Task goal:
Restate word for word the lines below that run from the one holding "[00:00:01.08]" through the one holding "[00:00:00.65]", inclusive. Pictures don't belong in the copy.

Supplied material:
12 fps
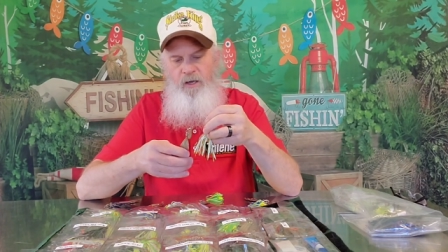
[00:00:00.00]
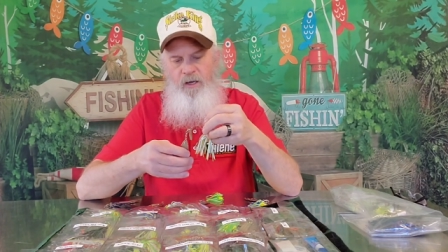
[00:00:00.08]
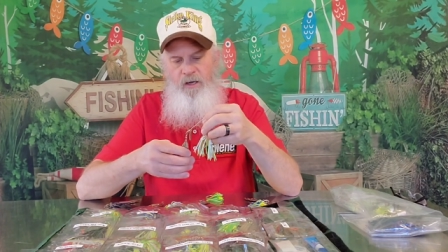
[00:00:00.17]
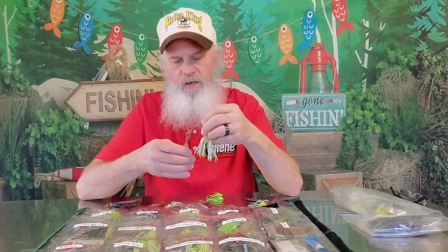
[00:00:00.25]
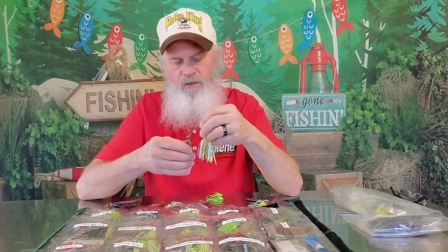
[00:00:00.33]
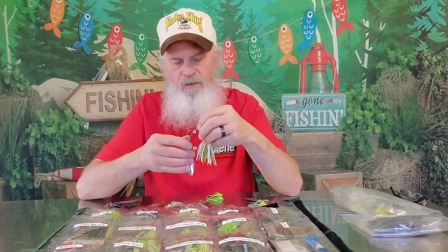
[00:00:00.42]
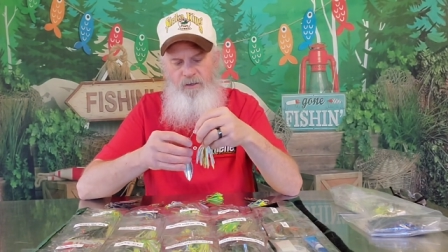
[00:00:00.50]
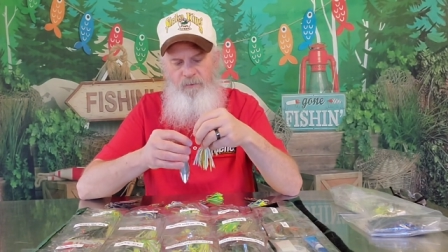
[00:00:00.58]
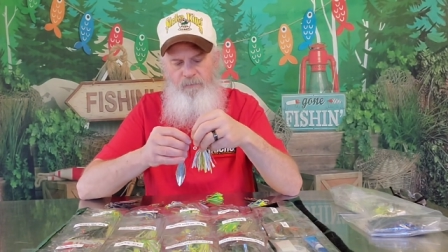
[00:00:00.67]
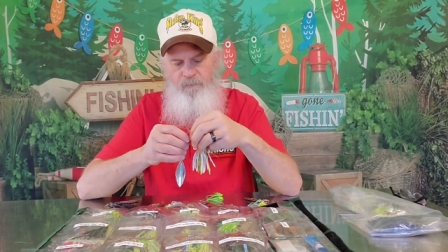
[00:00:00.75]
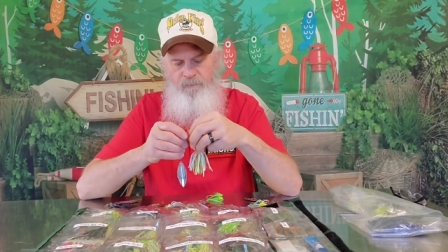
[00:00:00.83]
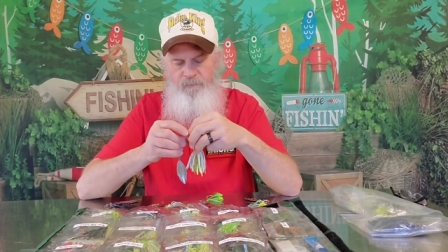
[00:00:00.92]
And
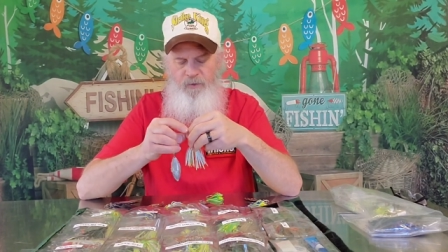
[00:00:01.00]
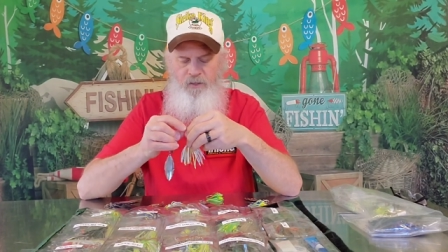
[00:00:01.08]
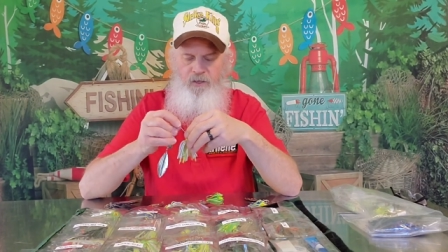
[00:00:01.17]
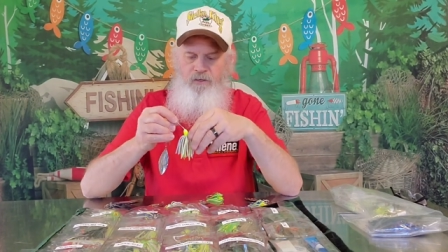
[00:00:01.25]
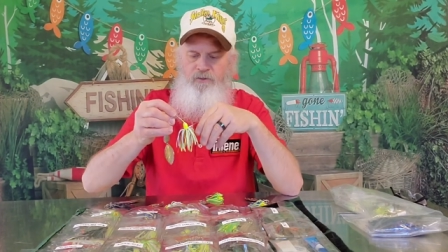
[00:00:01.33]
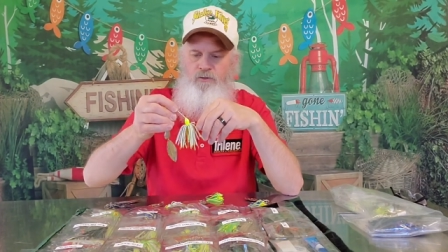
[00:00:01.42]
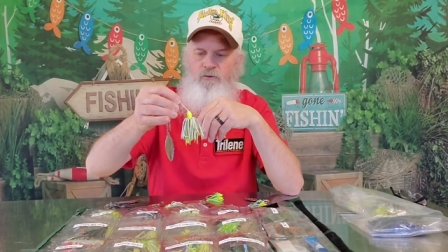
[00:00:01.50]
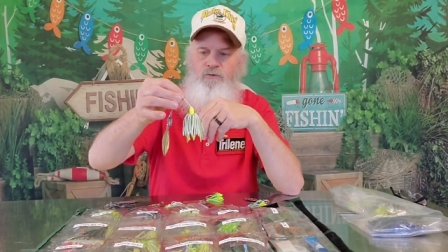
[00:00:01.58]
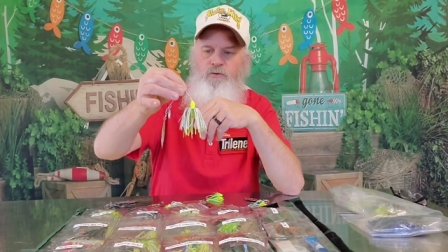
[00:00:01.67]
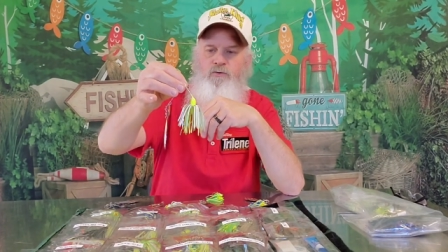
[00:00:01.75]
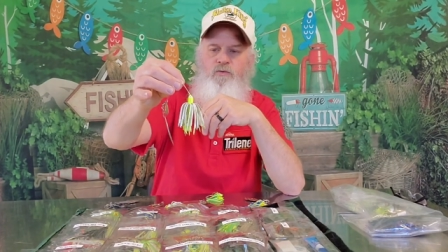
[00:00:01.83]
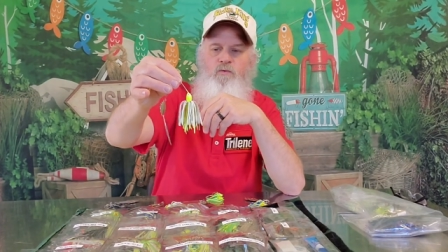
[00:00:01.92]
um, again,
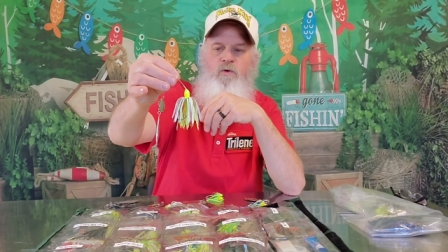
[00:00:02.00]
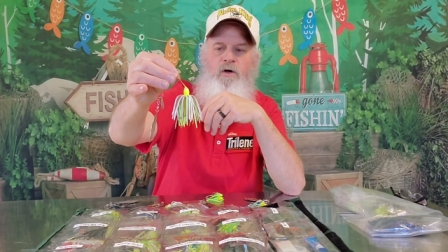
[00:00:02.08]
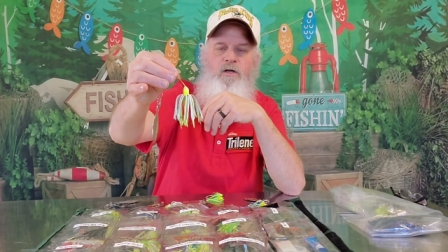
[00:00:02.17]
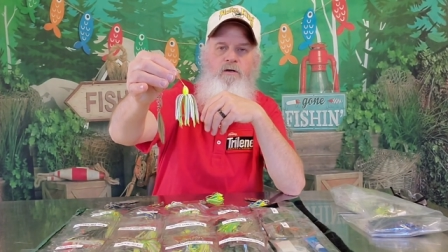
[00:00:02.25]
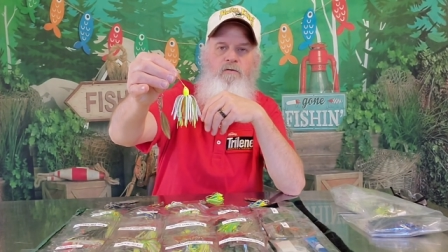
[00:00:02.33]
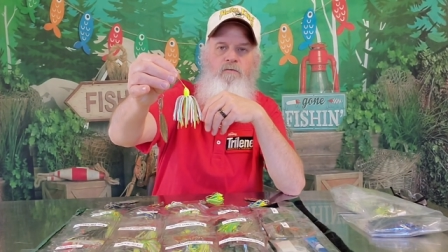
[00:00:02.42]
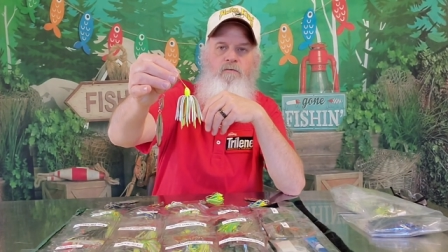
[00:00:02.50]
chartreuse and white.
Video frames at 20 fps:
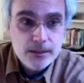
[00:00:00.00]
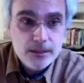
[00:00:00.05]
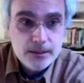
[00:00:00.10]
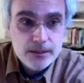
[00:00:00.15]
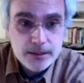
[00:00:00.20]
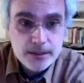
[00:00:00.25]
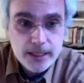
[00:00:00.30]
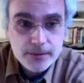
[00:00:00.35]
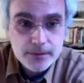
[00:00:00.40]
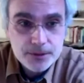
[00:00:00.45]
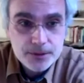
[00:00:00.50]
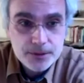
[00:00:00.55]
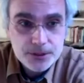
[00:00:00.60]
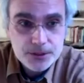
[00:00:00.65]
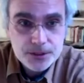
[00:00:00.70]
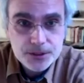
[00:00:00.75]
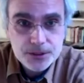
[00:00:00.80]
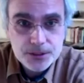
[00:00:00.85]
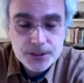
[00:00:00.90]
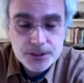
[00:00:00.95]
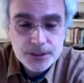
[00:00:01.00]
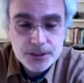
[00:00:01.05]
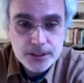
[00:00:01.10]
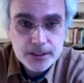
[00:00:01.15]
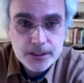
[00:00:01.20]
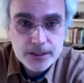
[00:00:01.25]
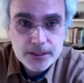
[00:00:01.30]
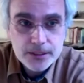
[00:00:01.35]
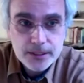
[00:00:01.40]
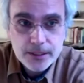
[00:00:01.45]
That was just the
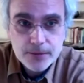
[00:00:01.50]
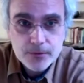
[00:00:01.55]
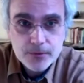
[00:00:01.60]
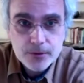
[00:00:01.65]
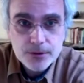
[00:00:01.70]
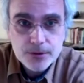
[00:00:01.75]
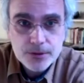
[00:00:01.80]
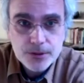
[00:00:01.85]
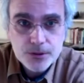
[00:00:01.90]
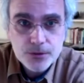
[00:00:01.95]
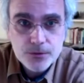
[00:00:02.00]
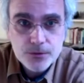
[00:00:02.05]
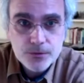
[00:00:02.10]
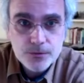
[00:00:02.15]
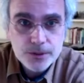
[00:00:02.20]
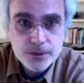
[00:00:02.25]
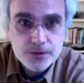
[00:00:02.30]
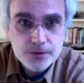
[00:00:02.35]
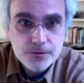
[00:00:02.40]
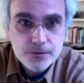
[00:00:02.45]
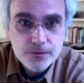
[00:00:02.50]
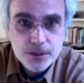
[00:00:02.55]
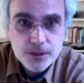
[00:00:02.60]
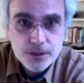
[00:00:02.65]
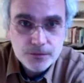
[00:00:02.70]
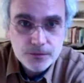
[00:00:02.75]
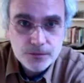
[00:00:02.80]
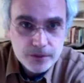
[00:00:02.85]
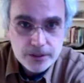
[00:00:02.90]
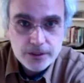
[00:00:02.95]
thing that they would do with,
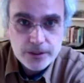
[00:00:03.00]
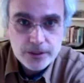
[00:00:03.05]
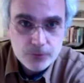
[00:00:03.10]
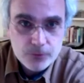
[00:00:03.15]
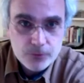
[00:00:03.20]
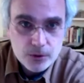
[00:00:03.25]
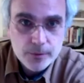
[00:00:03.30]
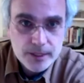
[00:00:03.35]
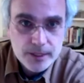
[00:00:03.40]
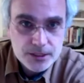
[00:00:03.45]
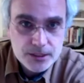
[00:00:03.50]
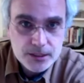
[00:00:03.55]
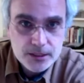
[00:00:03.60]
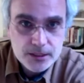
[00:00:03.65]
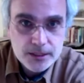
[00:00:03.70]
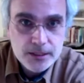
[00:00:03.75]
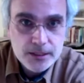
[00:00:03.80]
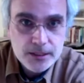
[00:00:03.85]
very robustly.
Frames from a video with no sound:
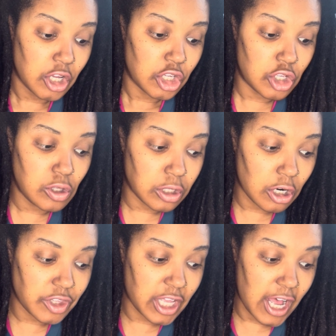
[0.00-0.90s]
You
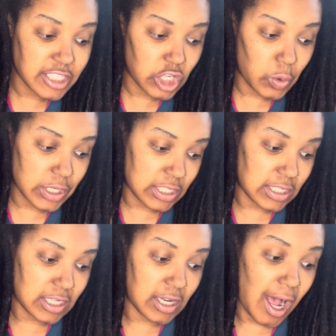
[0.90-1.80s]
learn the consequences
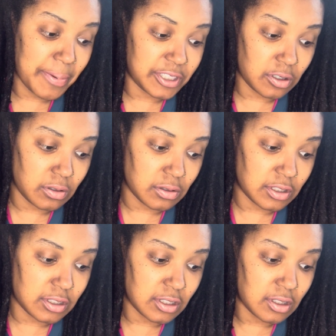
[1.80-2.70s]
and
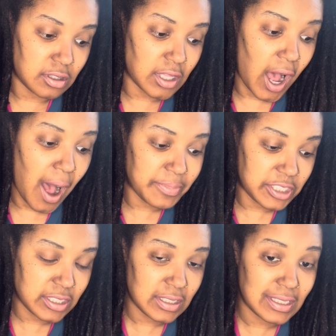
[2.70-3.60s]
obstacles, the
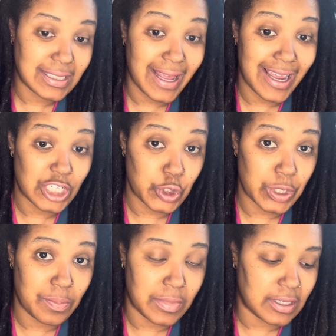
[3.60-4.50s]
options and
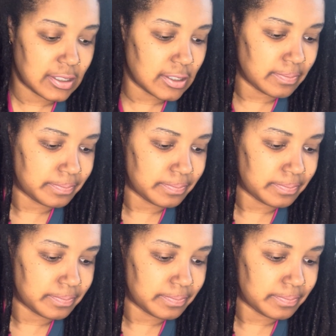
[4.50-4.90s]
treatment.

Response to the exercise:
[00:00:01.08]
[00:00:01.17]
[00:00:01.25]
[00:00:01.33]
[00:00:01.42]
[00:00:01.50]
[00:00:01.58]
[00:00:01.67]
[00:00:01.75]
[00:00:01.83]
[00:00:01.92]
um, again,
[00:00:02.00]
[00:00:02.08]
[00:00:02.17]
[00:00:02.25]
[00:00:02.33]
[00:00:02.42]
[00:00:02.50]
chartreuse and white.
Video frames at 20 fps:
[00:00:00.00]
[00:00:00.05]
[00:00:00.10]
[00:00:00.15]
[00:00:00.20]
[00:00:00.25]
[00:00:00.30]
[00:00:00.35]
[00:00:00.40]
[00:00:00.45]
[00:00:00.50]
[00:00:00.55]
[00:00:00.60]
[00:00:00.65]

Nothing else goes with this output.